→ Dataset records
┄┄┄┄┄┄┄┄┄┄
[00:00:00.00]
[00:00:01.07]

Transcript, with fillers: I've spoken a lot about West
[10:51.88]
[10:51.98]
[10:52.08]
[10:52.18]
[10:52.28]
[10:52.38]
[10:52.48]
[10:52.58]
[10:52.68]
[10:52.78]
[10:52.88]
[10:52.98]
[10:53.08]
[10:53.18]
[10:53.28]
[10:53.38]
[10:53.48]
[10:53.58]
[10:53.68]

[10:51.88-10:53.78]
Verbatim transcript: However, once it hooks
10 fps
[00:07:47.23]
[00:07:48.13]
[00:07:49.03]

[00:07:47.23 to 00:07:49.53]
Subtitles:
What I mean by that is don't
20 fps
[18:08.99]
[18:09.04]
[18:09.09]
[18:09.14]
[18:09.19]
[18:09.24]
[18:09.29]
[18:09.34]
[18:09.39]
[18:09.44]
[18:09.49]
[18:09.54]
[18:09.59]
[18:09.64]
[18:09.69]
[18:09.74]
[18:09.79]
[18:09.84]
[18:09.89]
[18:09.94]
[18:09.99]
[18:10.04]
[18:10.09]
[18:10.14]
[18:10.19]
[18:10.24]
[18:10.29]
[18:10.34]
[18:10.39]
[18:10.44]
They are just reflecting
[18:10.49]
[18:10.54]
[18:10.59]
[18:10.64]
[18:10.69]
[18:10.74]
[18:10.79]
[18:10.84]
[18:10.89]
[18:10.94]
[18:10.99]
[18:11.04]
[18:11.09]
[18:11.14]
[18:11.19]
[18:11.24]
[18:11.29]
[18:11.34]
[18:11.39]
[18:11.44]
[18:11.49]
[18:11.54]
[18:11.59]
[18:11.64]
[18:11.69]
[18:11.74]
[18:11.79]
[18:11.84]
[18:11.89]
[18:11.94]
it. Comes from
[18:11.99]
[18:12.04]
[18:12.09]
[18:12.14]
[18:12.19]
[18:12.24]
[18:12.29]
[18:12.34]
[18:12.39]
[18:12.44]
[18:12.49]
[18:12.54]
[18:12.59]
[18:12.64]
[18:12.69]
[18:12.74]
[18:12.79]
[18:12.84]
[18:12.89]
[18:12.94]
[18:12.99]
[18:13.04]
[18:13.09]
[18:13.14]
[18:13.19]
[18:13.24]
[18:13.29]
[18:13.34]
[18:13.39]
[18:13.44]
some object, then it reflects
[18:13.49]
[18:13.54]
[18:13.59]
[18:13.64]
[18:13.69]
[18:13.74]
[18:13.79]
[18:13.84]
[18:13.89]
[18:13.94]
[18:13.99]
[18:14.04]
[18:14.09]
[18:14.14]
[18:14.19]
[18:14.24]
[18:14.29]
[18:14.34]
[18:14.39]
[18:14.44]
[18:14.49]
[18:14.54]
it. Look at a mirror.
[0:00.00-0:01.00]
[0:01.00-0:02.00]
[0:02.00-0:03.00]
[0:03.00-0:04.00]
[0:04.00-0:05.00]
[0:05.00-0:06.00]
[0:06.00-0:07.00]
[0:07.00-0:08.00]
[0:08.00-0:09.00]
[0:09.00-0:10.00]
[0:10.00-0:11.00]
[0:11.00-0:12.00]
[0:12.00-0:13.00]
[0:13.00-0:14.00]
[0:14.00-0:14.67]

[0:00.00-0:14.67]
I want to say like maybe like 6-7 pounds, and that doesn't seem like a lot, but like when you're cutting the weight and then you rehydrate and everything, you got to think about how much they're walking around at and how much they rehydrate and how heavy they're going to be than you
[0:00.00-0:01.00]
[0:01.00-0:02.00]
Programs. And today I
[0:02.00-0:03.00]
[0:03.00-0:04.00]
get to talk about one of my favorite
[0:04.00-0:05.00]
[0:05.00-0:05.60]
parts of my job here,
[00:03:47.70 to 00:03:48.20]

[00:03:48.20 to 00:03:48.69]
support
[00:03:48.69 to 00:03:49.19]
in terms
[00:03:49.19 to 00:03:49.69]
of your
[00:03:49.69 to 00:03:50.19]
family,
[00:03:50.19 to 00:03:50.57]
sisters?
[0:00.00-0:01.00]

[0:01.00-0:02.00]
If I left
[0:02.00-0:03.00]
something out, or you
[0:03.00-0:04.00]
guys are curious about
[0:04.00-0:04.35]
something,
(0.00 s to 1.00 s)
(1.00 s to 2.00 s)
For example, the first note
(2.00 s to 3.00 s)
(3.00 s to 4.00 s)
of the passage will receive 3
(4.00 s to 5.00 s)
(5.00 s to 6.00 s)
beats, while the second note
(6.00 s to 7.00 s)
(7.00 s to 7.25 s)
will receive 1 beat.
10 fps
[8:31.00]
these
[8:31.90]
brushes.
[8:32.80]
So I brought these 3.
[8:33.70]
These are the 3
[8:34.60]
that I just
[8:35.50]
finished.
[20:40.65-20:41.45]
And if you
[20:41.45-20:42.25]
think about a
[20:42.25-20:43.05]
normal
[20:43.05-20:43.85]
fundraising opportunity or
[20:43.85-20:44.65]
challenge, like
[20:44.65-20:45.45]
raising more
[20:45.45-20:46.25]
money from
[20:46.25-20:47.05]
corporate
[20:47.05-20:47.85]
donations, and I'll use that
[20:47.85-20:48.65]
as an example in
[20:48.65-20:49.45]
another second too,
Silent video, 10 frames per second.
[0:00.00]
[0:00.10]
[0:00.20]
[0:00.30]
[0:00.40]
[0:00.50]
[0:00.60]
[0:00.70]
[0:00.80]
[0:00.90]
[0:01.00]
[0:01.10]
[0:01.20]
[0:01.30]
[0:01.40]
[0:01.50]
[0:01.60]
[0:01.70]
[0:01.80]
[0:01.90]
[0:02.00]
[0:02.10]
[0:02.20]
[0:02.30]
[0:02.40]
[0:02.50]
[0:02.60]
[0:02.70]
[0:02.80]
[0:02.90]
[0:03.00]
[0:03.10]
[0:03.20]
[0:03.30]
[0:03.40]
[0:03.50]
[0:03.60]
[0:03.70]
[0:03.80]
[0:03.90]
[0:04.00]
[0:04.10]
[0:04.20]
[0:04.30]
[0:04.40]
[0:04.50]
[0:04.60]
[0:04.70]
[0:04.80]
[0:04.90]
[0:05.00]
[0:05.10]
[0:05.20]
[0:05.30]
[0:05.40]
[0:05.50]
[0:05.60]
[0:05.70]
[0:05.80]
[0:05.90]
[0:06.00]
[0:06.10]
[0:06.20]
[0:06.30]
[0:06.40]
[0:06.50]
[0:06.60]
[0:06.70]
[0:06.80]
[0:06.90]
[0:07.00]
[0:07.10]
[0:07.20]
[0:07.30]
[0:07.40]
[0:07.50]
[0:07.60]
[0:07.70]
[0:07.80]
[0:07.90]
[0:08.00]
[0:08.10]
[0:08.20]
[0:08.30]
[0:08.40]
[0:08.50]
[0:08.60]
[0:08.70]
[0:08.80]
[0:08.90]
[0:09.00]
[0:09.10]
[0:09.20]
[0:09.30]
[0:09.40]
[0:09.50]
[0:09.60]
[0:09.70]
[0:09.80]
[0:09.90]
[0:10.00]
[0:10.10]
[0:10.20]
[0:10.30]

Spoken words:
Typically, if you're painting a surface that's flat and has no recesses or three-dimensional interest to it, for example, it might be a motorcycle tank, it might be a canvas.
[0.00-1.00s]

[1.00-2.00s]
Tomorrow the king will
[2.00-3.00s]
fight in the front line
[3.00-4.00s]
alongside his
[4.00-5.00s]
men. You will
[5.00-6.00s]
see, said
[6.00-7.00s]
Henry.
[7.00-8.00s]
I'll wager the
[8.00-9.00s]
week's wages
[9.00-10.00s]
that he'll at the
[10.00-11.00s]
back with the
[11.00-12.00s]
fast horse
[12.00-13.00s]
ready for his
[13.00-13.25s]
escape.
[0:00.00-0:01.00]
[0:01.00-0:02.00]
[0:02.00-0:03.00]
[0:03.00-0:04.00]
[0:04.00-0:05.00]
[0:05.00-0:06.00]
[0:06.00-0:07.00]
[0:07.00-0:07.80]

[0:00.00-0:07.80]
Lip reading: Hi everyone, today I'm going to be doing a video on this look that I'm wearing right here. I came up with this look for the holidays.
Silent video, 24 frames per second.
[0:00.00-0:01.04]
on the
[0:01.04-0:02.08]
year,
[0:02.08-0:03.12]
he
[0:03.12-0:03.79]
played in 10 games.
┄┄┄┄┄┄┄┄┄┄
→ Problem description
Working from the entries above, return all lines that contain "Silent".

→ Your response
Silent video, 10 frames per second.
Silent video, 24 frames per second.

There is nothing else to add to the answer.